New Ad

Update on Privatisation

In the aftermath of the September 11 events, the Government’s commitment to privatisation has not wavered. However, several large transactions with foreign interested parties that were to come up for bidding during the last quarter of 2001 have been postponed by three or four months at the request of some of the parties who had submitted expressions of interest (EOIs) and/or at the advice of the Financial Advisor. These include PTCL, Government’s minority working interest in nine oil and gas fields, United Bank Limited, National Power Construction Company, Pak Saudi Fertilizers and Faletti’s hotel.

Others have been offered or are being offered for bidding with little or minor delays.
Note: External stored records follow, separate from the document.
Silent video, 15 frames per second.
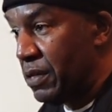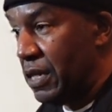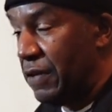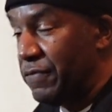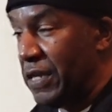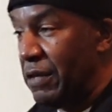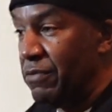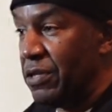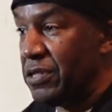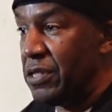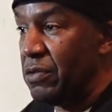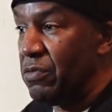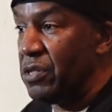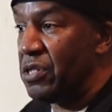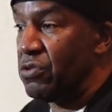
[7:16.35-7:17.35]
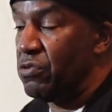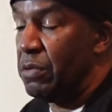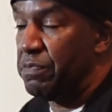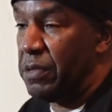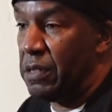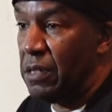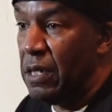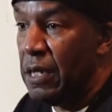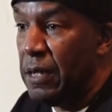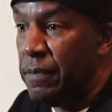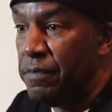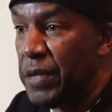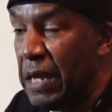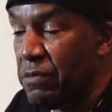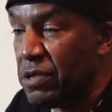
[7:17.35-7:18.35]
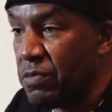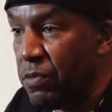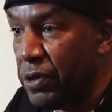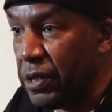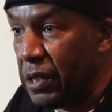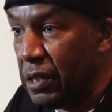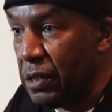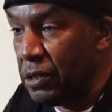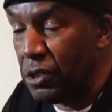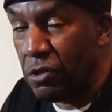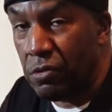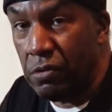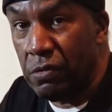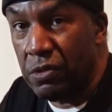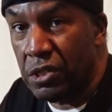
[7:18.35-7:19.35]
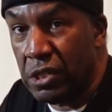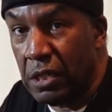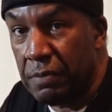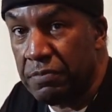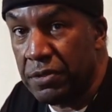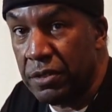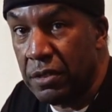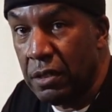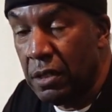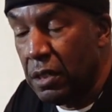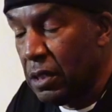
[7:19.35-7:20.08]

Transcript: If they wasn't doing the stripping, they was working the cruise ships.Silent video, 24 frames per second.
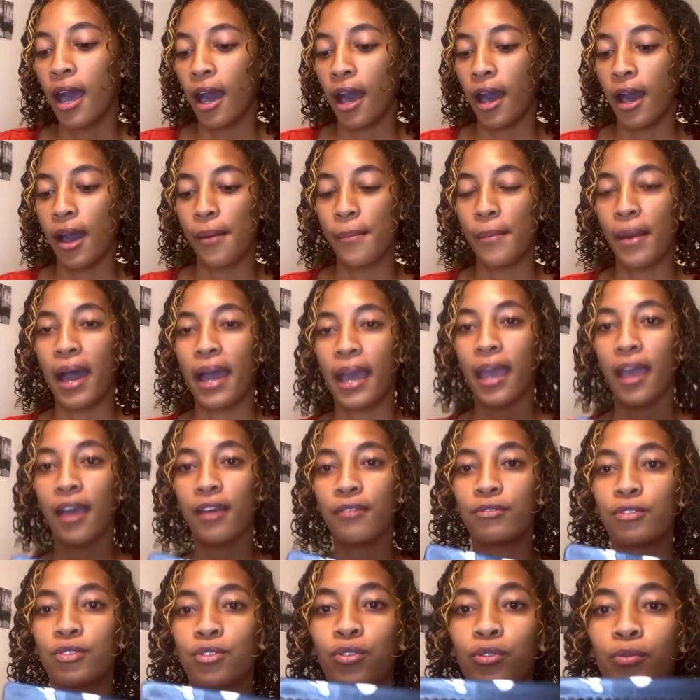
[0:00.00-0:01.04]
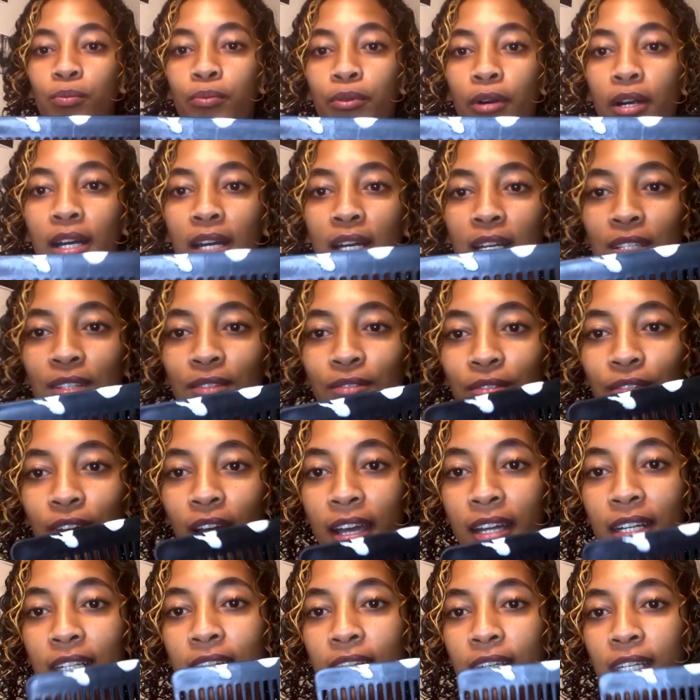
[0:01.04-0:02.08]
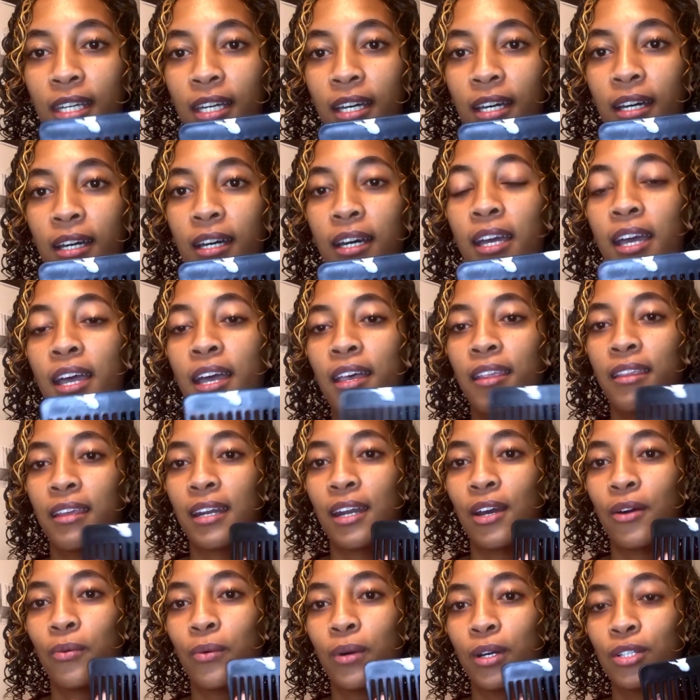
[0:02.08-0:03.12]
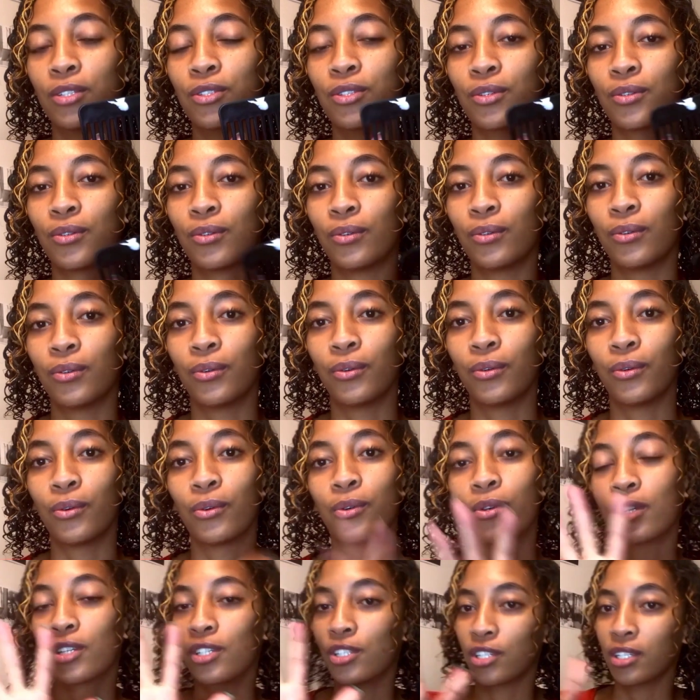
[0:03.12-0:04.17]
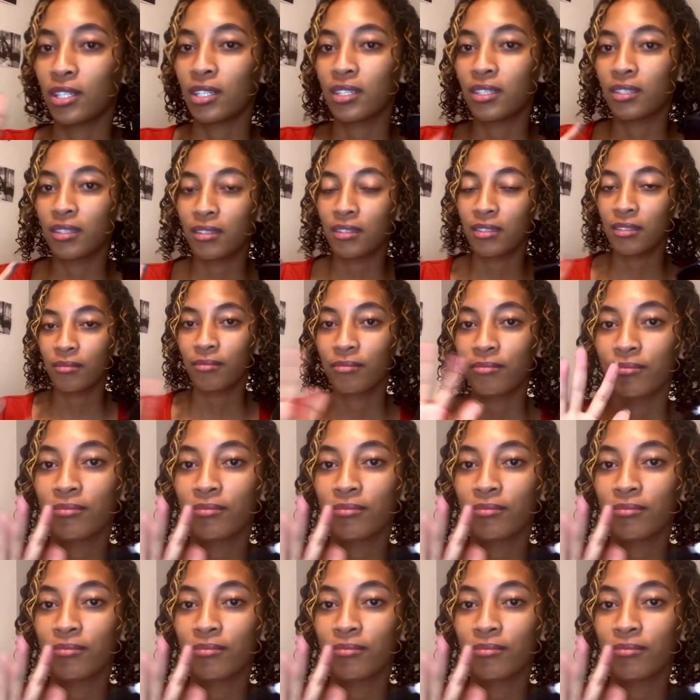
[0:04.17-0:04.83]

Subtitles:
I have two products right here that I want to just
These include the LPG assets of SNGPL (sale agreement signed in October), Lasbella Textile Mills, the meter manufacturing unit of SSGC, and minority share sales of Muslim Commercial Bank Limited (all in November), PECO Badami Bagh, an office building of Republic Motors, Bolan Textile Mills, and Hyatt Regency Hotel (all in January).

Preparation for the larger units that were expected to be bid during the first or second quarter of 2002 is largely on schedule, with minor delays due to restrictions on financial advisors in travelling to Pakistan (PSO and KESC), difficulties in hiring new financial advisors because of the regional uncertainties and travel restrictions (Habib Bank, Sui transmission and distribution companies, Jamshoro, and FESCO), difficulties in taking unpopular pricing decisions (PPL) and greater than expected complexities during preparation (OGDCL). The delay in selling Pak Saudi Fertilizers has also delayed the planned sale of Pak-Arab Fertilizers, which is now expected to be bid in mid-2002.

The regional situation, especially as it relates to Pakistan, is expected to become much more stable by early next year and all the above transactions are expected to close or reach the point of sale during 2002.